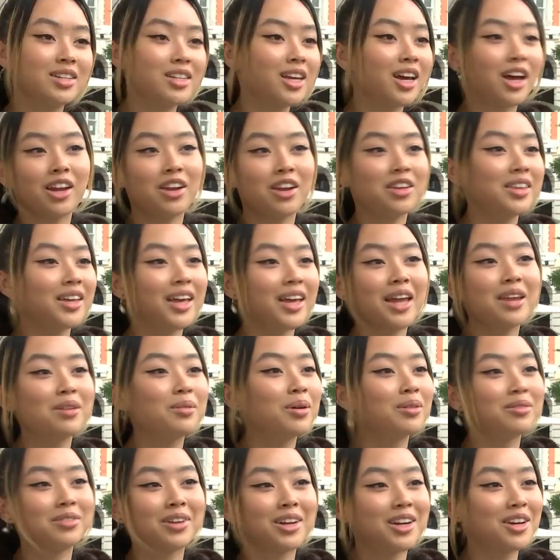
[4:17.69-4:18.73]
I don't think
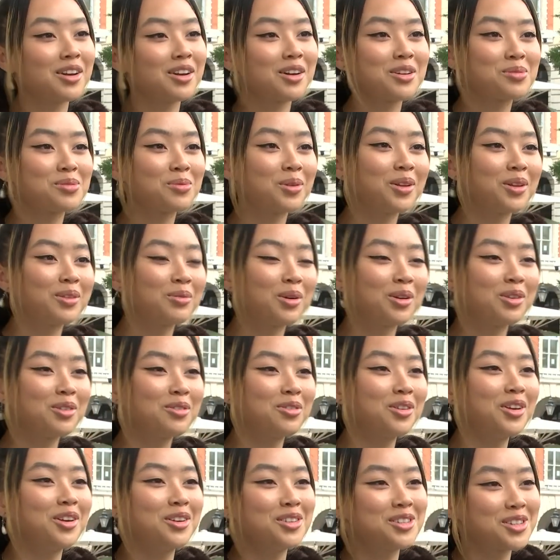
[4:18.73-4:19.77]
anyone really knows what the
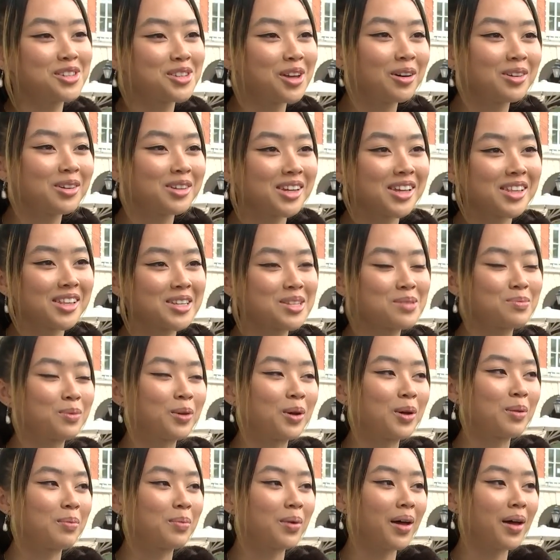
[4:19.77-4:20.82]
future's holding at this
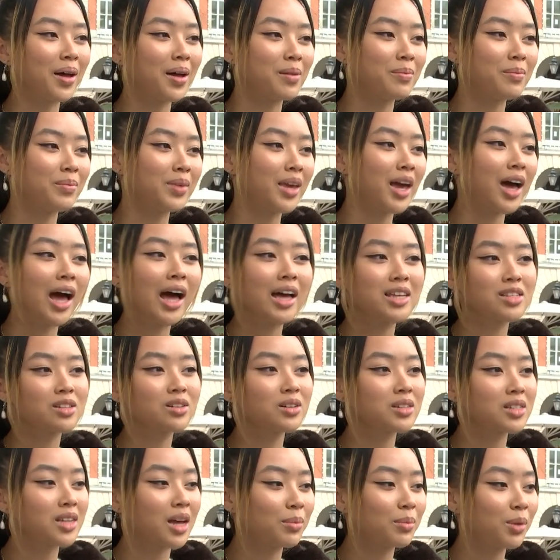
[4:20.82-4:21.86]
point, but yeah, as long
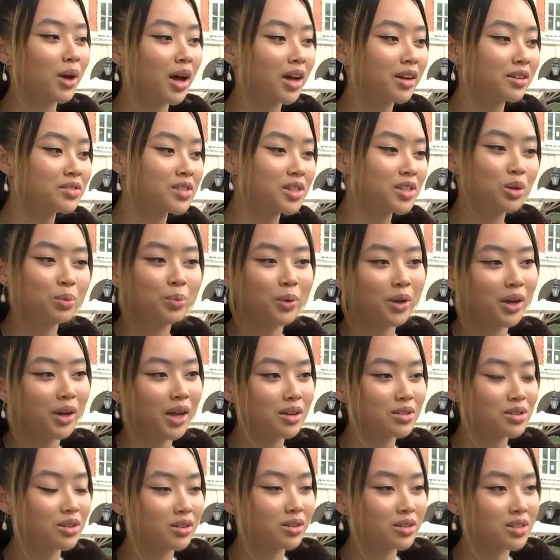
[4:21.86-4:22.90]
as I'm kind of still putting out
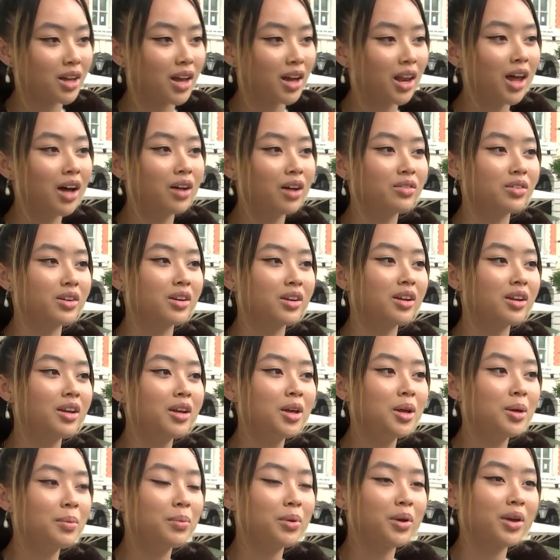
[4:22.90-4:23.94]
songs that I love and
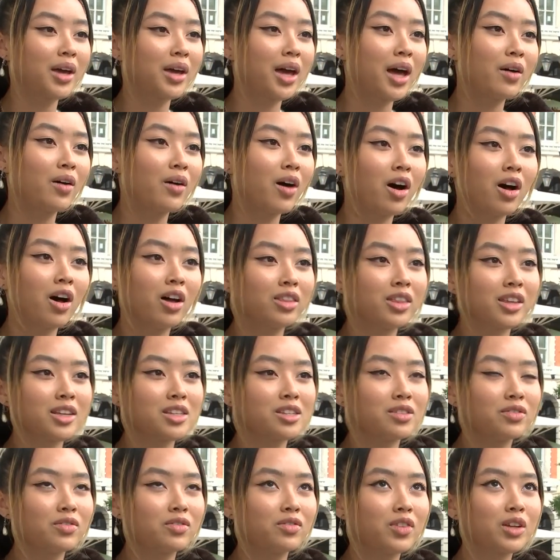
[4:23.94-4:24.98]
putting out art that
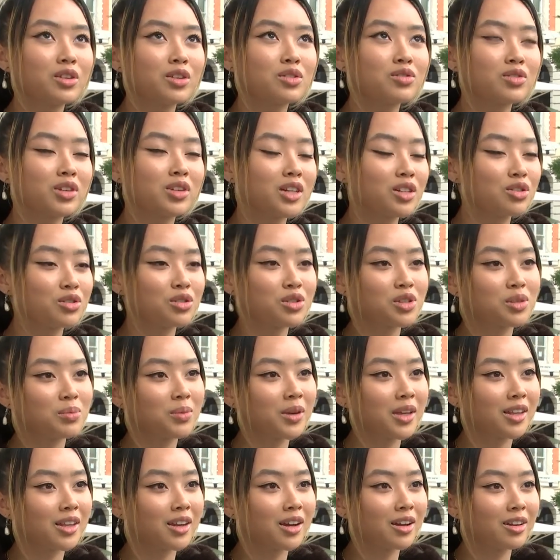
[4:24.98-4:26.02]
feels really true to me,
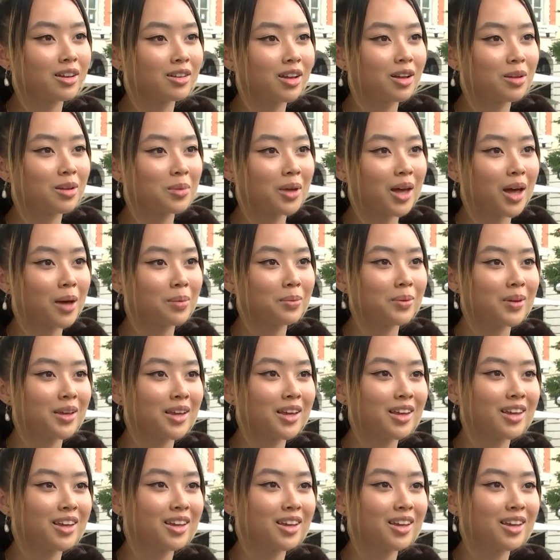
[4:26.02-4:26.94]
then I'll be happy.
----------
## YOUR GOAL
Make an exact copy of every entry above, but keep the pictures out of it.

## RESULT
[4:17.69-4:18.73]
I don't think
[4:18.73-4:19.77]
anyone really knows what the
[4:19.77-4:20.82]
future's holding at this
[4:20.82-4:21.86]
point, but yeah, as long
[4:21.86-4:22.90]
as I'm kind of still putting out
[4:22.90-4:23.94]
songs that I love and
[4:23.94-4:24.98]
putting out art that
[4:24.98-4:26.02]
feels really true to me,
[4:26.02-4:26.94]
then I'll be happy.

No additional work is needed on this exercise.